From across the berry bush
while her blue scarf and green-pink-purple-blue paisley dress
bobs up and down, looking like northern relatives dancing
filling the sky with their sound, as Gramma Alice makes love
to sky, to night, to day, to berries, to us.
Memories stretch out over hot days
Of picking at bushes whose fruit becomes a berry pie
declaring Gramma’s love.
“Momma sang too, Alice. Write one about Momma singing.”
“I can’t, Celia. I didn’t hear it. You did. You could. Let me show you.” Alice draws a circle, writes “Momma sang” in the middle, and draws spokes out from the circle. She asks Celia to close her eyes and tell her what she saw when she heard Momma sing.

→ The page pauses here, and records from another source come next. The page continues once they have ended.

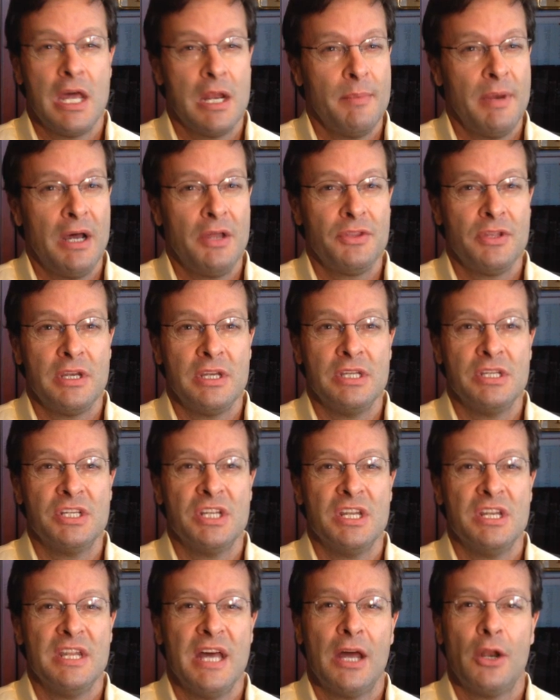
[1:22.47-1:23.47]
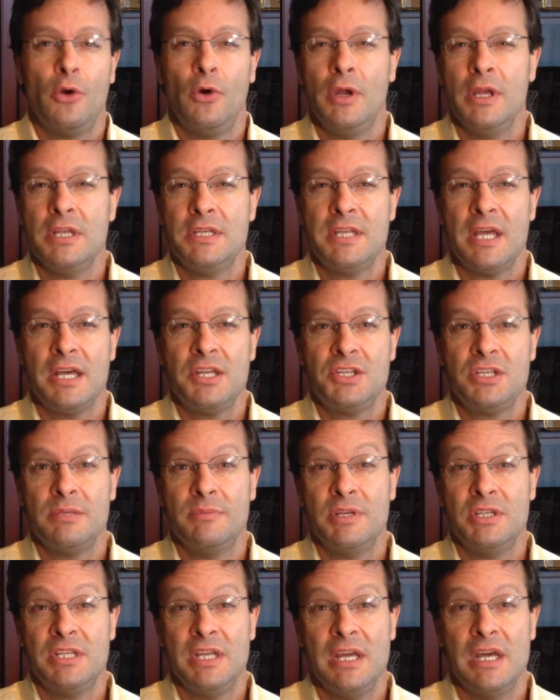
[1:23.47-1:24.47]
an amount that is not only a
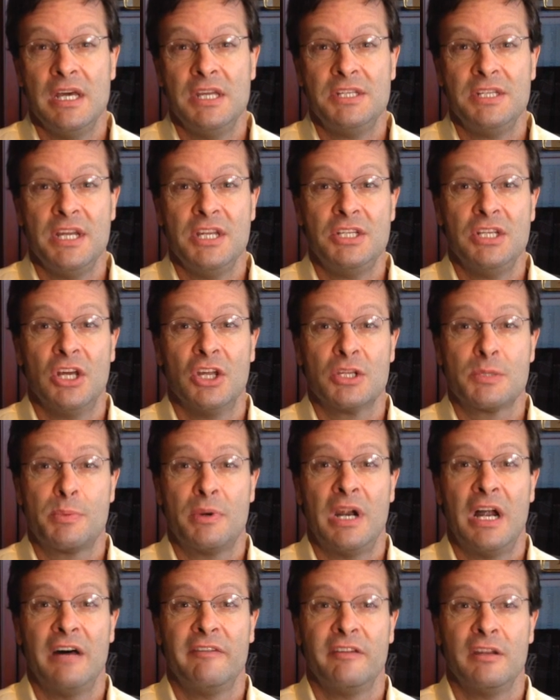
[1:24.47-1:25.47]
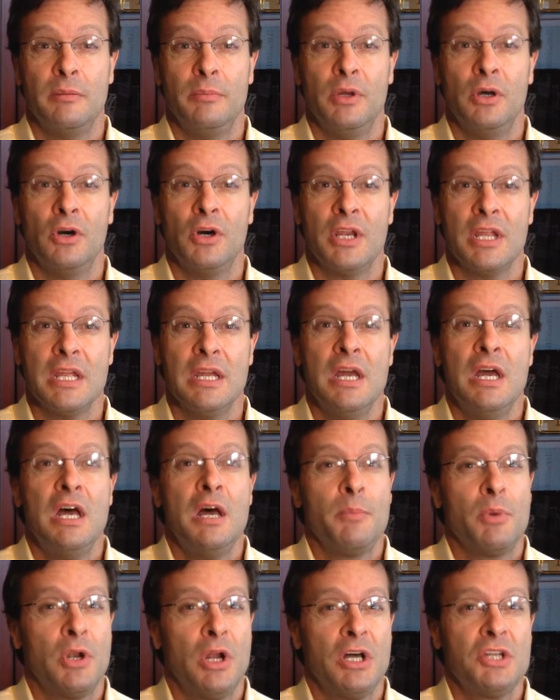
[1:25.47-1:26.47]
testament to SHL's profitability,
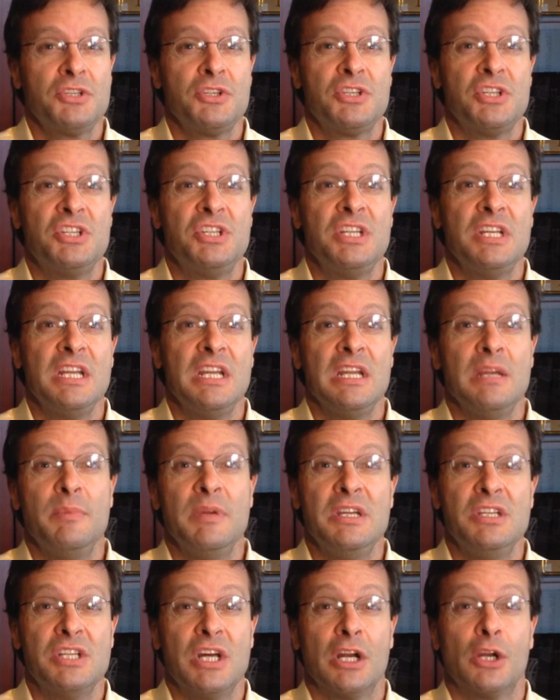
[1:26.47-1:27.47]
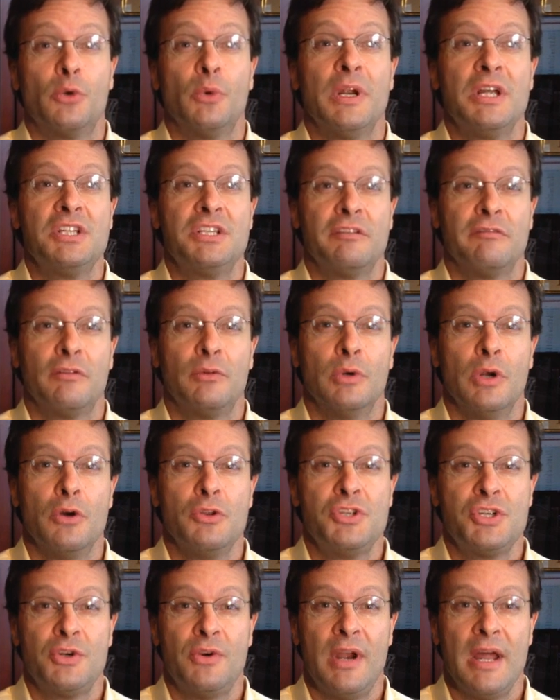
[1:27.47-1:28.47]
but also to CEB's aggressive
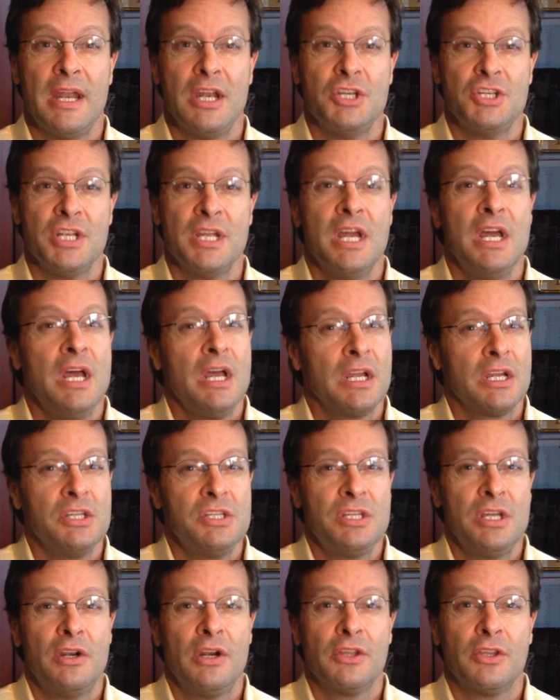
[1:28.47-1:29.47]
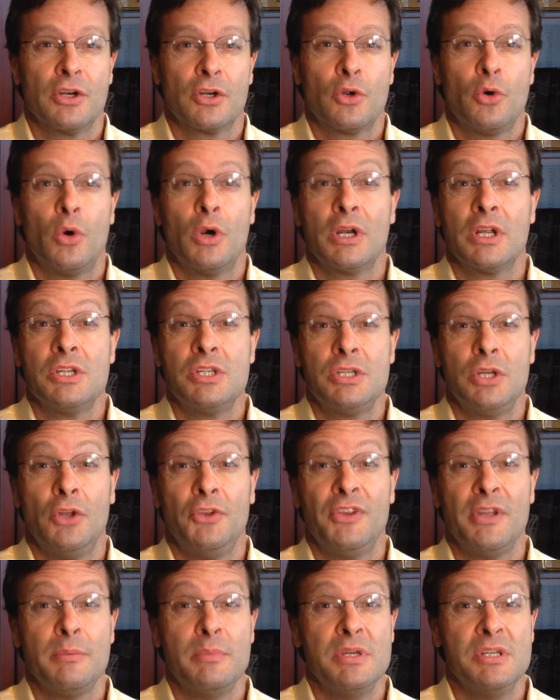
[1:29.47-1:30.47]
growth strategy, considering their core
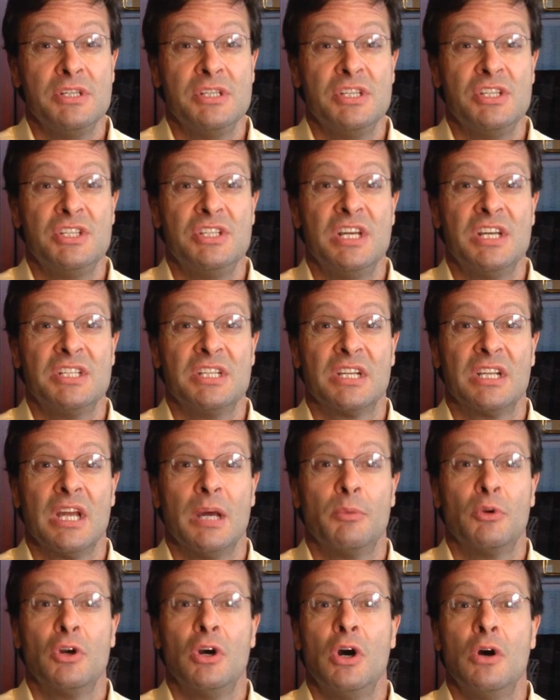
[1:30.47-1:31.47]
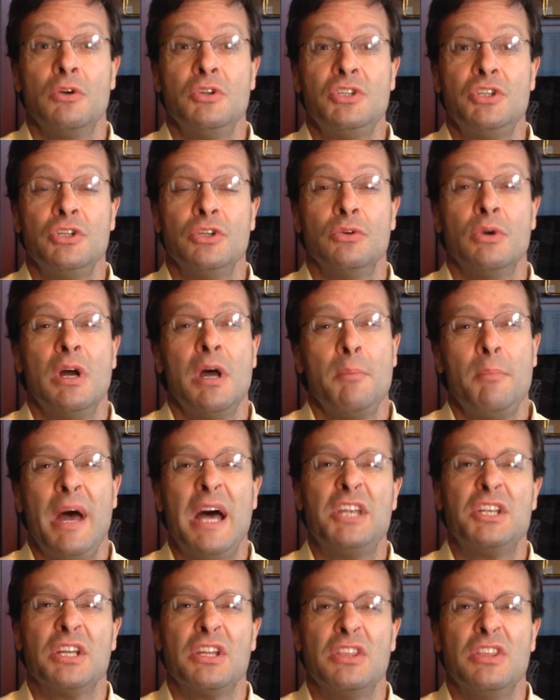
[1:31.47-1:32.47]
consulting business doesn't come close to
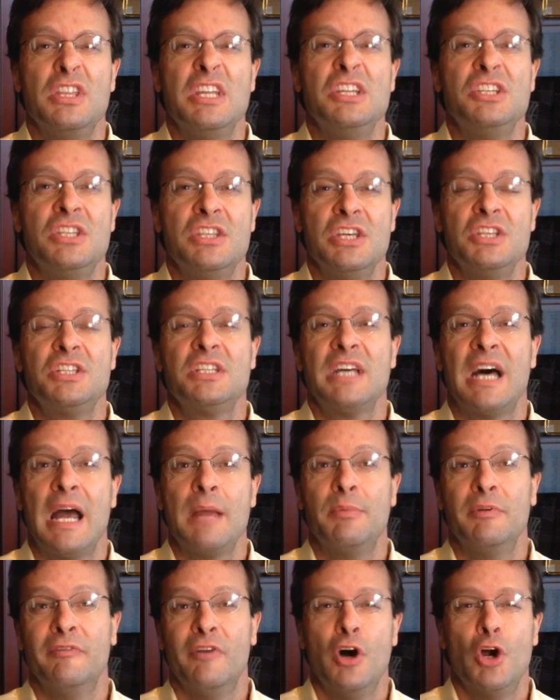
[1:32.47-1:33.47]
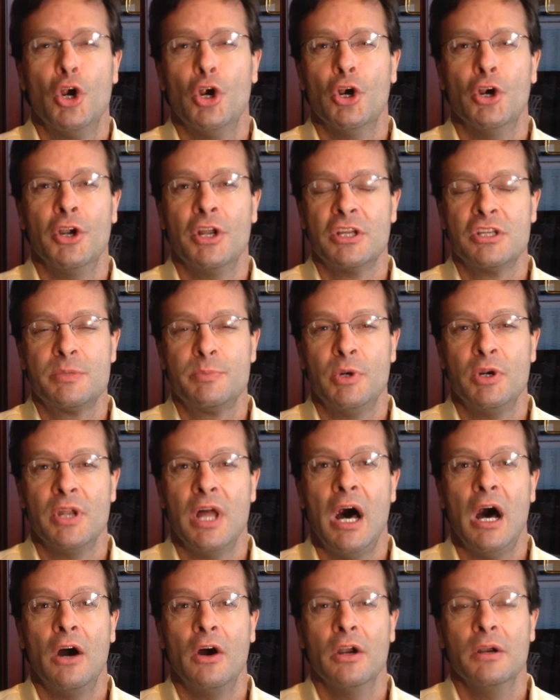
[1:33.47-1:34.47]
matching this type of earnings per
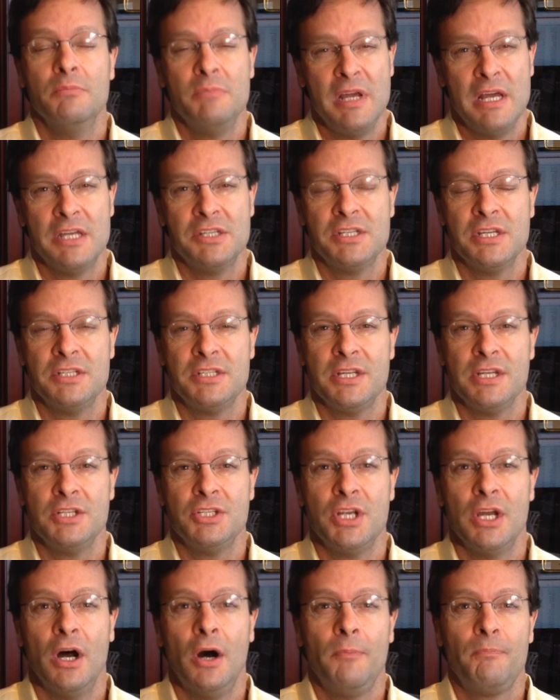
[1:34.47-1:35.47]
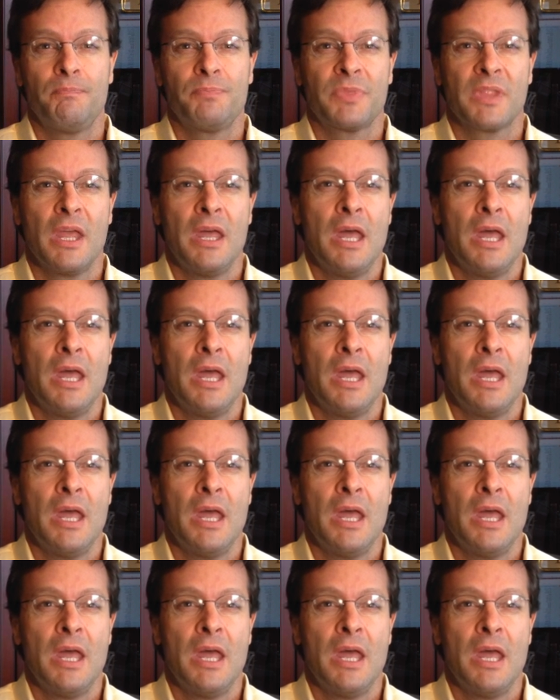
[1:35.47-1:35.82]
dollar as SHL.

Dark lines on Momma’s face melt into song
Filtered through her daughters’
nighttime reverence for Northern Lights,
Momma’s song a power breath.
Gathering the weight of the women into a purple ball
that floats on the back of Momma’s song
Rising to the ceiling to be swallowed by the beams.
“Lovely,” Alice says. “That is so lovely.”
“How do you know it’s poetry?” Celia asks, staring in awe at the words her voice made.
“’Cause it’s written on the page different from a story.” Alice leans back and laughs. “I don’t know. Stacey told me that’s how poetry is written.” Alice, still laughing, reaches out to tap Celia’s hand.